Student researchers work on the con­struction of the LowFre­quency All-Sky Monitor in Hayden Park. Courtesy | Timothy Dolch

Five Hillsdale College stu­dents spent five weeks at the end of their summer digging trenches in Hayden Park, sol­dering cables, pro­gramming software, and ana­lyzing data for a special radio astronomy project.

Under the super­vision of Assistant Pro­fessor of Physics Timothy Dolch, the group con­structed a radio tele­scope antenna array, called the Low-Fre­quency All-Sky Monitor, that will be used by the physics department as a lab. The new station joins four others across the country that com­mu­nicate with each other, forming a col­lab­o­rative tele­scope that detects and reads natural radio emis­sions coming from the sky. These signals show sudden, short astro­physical changes such as pulses from neutron stars in our own galaxy and pos­sibly others.

“When you look at the sky in radio waves, it’s an invisible uni­verse,” Dolch said. “There is a lot with radio waves that you can not see with your unaided eye … With the right tele­scope, the night sky would look like a field of fireflies.” 

The benefit of a system such as this is the ability to observe the sky through radio waves at any time of the day or in any weather con­dition. Celestial bodies, such as the sun and Jupiter, appear very bright to the monitor due to the radio waves they emit through solar bursts and radio storms, Dolch explained.

While the causes of some radio flashes are known, that is not always the case.

“People can’t imme­di­ately explain the mech­a­nisms which cause all of these explosions…there’s a lot of con­tending the­ories,” Dolch said. “This is a real gold mine for the­o­retical physi­cists to explain, and maybe even dis­cover, new physics in the process.” 

Senior Jay Rose is one of the five stu­dents working at the site. He has been using pro­gramming and elec­trical engi­neering skills at the site by working with the pro­gramming lan­guage Simulink, a MATLAB software, as well as the telescope’s Field-Pro­gram­mable Gate Array, which processes incoming signals.  Earlier in the summer, Rose spent eight weeks in China working with the National Astro­nomical Obser­vatory of China (NAOC), where he had an internship at the Five-hundred-meter Aperture Spherical Tele­scope (FAST) in Pingtang, China, the largest radio tele­scope in the world. 

The other stu­dents include sopho­mores Philip Andrews, Nathaniel Birzer, Sashabaw Nied­balski, and Caleb Ramette, who worked on con­struction and tech­nical duties. 

Ramette explained that the group used a spectrum ana­lyzer to identify radio inter­ference, deter­mining the quality of the data. 

“The radio fre­quency inter­ference (RFI) could be thought of as anal­ogous to light pol­lution for a tele­scope that operates in the visible spectrum,” Ramette said. “More RFI presence means that the data col­lected with the tele­scope will be limited.”

Dolch said that the array often picks up CB radio, FM sta­tions, and activity at nearby houses. If a potential astro­physical signal is detected, the telescope’s com­puters will then send out alerts to the col­lab­o­rating sta­tions in West Vir­ginia, Texas, New Mexico, and Cal­i­fornia. If the other sta­tions notice the same activity, chances are the signals actually indicate some legit­imate astro­physical change instead of RFI. 

The site allows stu­dents to explore the increased interest in com­puter science and engi­neering at Hillsdale.
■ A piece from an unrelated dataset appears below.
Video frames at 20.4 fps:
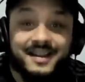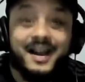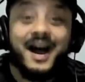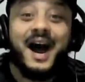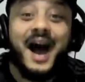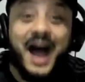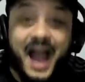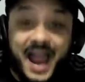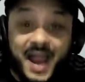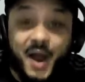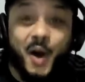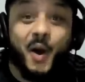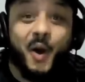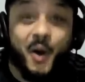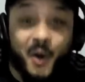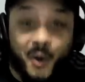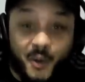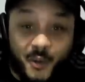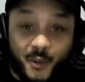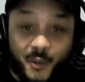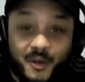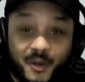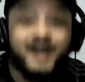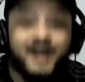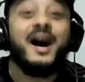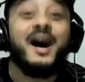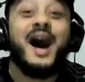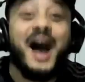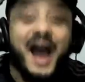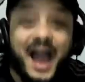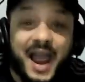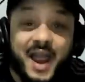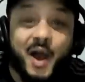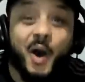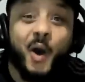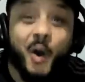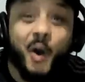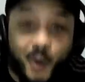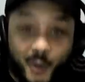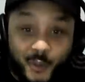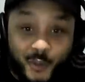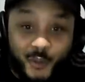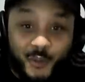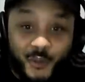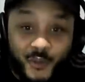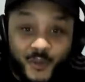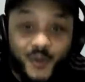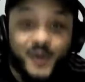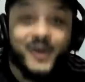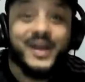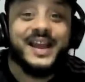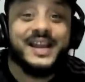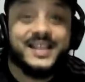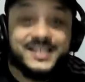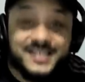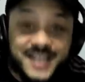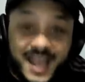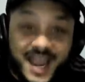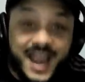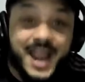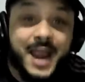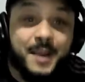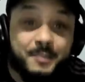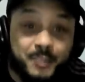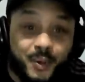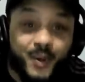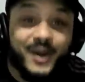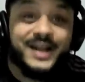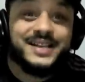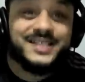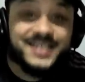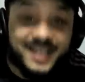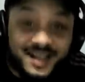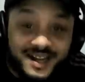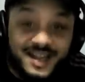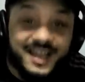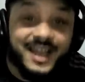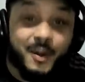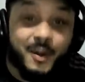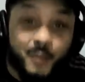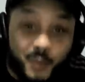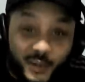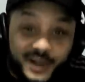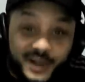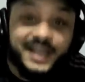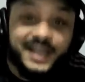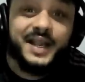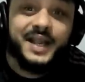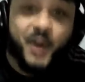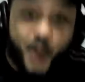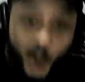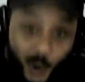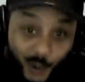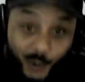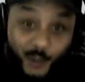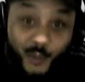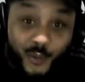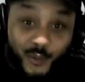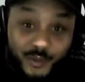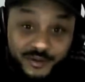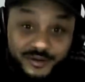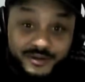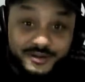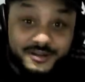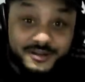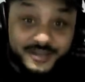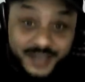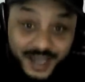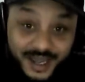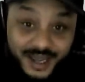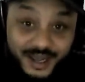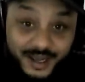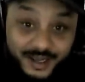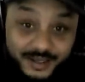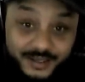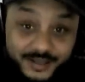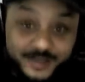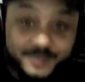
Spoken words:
High ho, high ho. It's 8 points clear, we go. Yeah?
During the con­struction of the site, stu­dents essen­tially prac­ticed elec­trical engi­neering techniques. 

“Now that we have the per­manent site in place, it opens so many doors for our­selves and future stu­dents to use the instrument to study cutting edge physics like Fast Radio Bursts (FRBs), and I think that is pretty attractive to stu­dents inter­ested in physics who are con­sid­ering attending the college,” Andrews said. 

Dolch said that while this type of station has never been located in a climate as cold as Hillsdale, the con­struction of the array allows it to work in all seasons, given proper maintenance. 

“There were more than a few road­blocks along the way, and they were cer­tainly frus­trating to come up with and enact solu­tions for, but my fellow researchers and I, with Dr. Dolch’s guidance, were always able to work together as a team, which was the best part of the research,” Birzer said. 

Andrews said he par­tic­u­larly enjoyed when the team rented a Ditch Witch machine, which allowed them to avoid man­ually digging more than 700 feet of trench to bury the array’s cables, allowing them to effi­ciently hide the wiring from animals that might oth­erwise chew them. 

Dolch said that the station will not only be an edu­ca­tional resource for stu­dents in the physics department and his col­leagues, but that other stu­dents also will have the oppor­tunity to learn from the display. 

“This is a chance for a small department from a school most people don’t think of as having as strong of sci­ences as it does to put its name in with research uni­ver­sities many times Hillsdale’s size, in a fast expanding area in physics,” Andrews said.